● **What is needed**
Omitting every picture, output the records below exactly, please.
------ Record excerpts ------
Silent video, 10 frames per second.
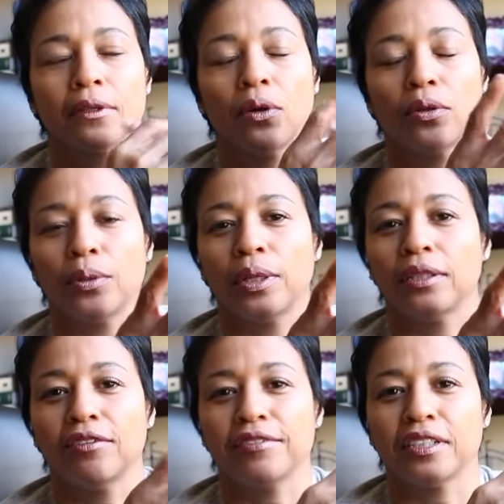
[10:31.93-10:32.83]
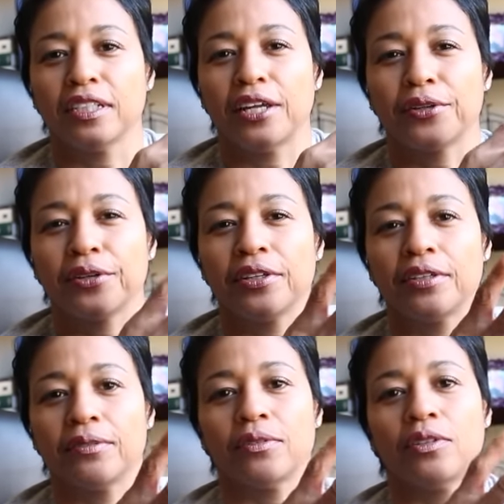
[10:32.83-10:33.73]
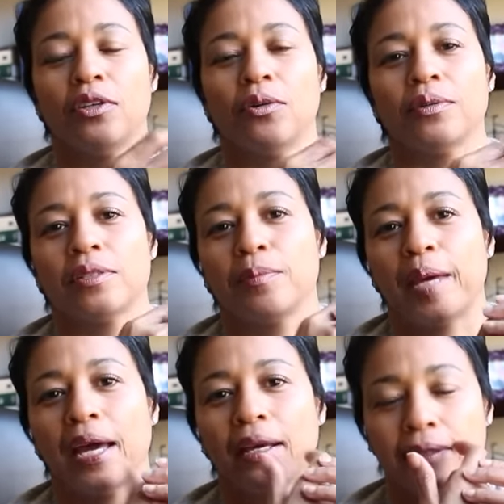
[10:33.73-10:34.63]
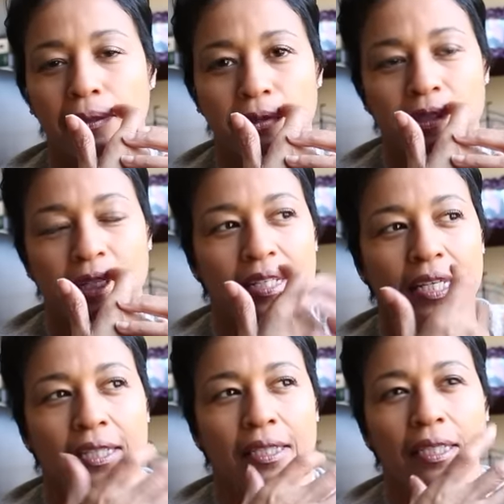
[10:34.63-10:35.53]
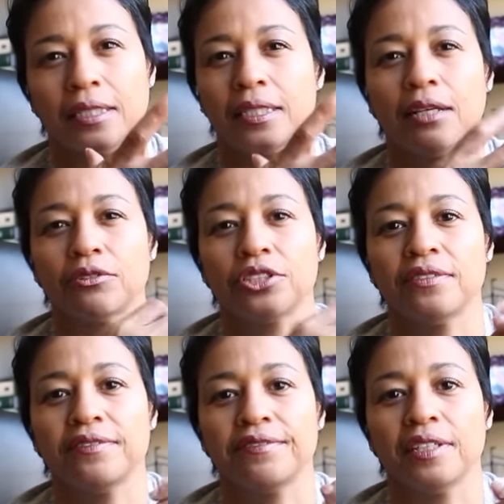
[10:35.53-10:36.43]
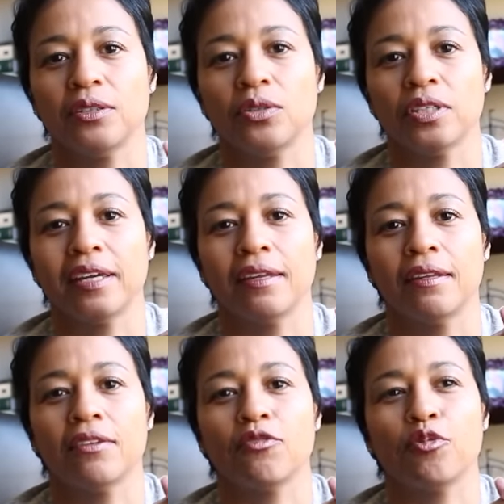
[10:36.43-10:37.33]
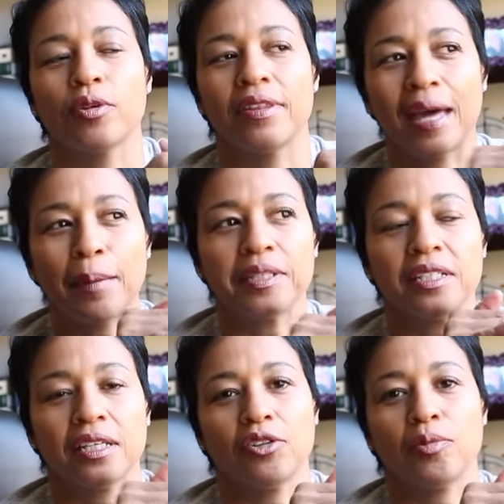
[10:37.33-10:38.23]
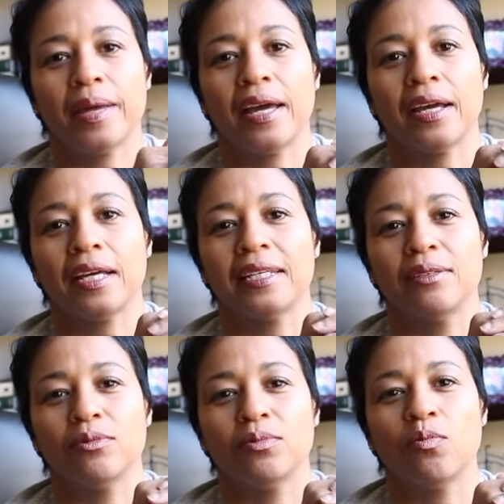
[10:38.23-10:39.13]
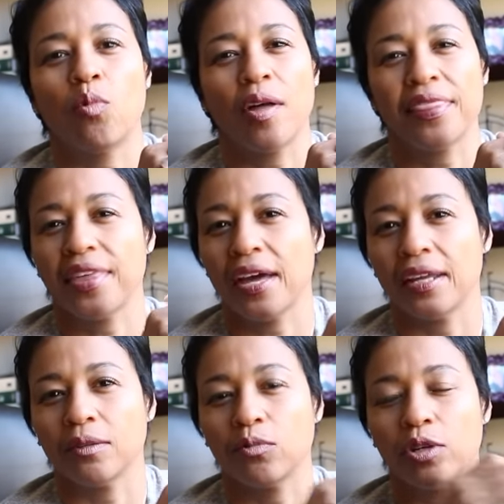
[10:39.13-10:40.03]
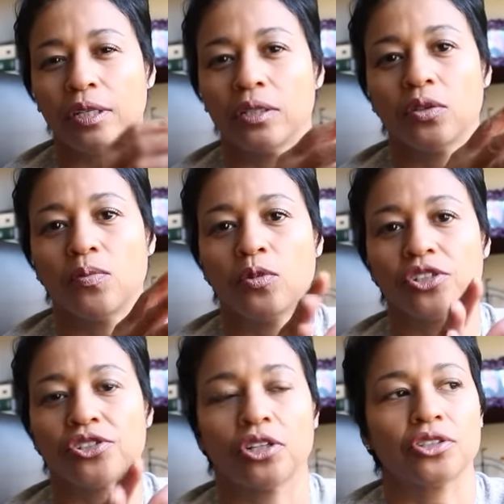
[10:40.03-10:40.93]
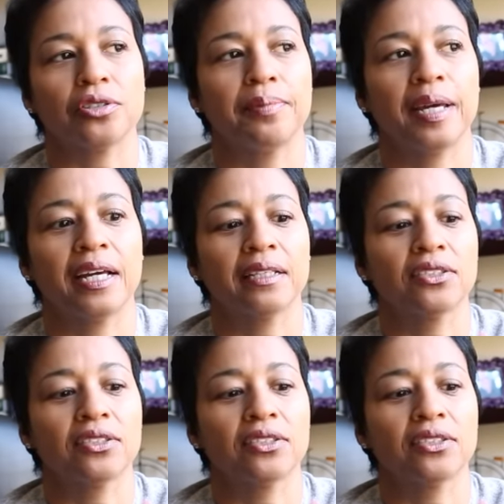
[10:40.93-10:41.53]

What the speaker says: although I loved the leather, it was a bag that would kind of get that slouchy feel. And for that particular bag, I didn't want that. I wanted a little more structured bag.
------
● **Output below**
Silent video, 10 frames per second.
[10:31.93-10:32.83]
[10:32.83-10:33.73]
[10:33.73-10:34.63]
[10:34.63-10:35.53]
[10:35.53-10:36.43]
[10:36.43-10:37.33]
[10:37.33-10:38.23]
[10:38.23-10:39.13]
[10:39.13-10:40.03]
[10:40.03-10:40.93]
[10:40.93-10:41.53]

What the speaker says: although I loved the leather, it was a bag that would kind of get that slouchy feel. And for that particular bag, I didn't want that. I wanted a little more structured bag.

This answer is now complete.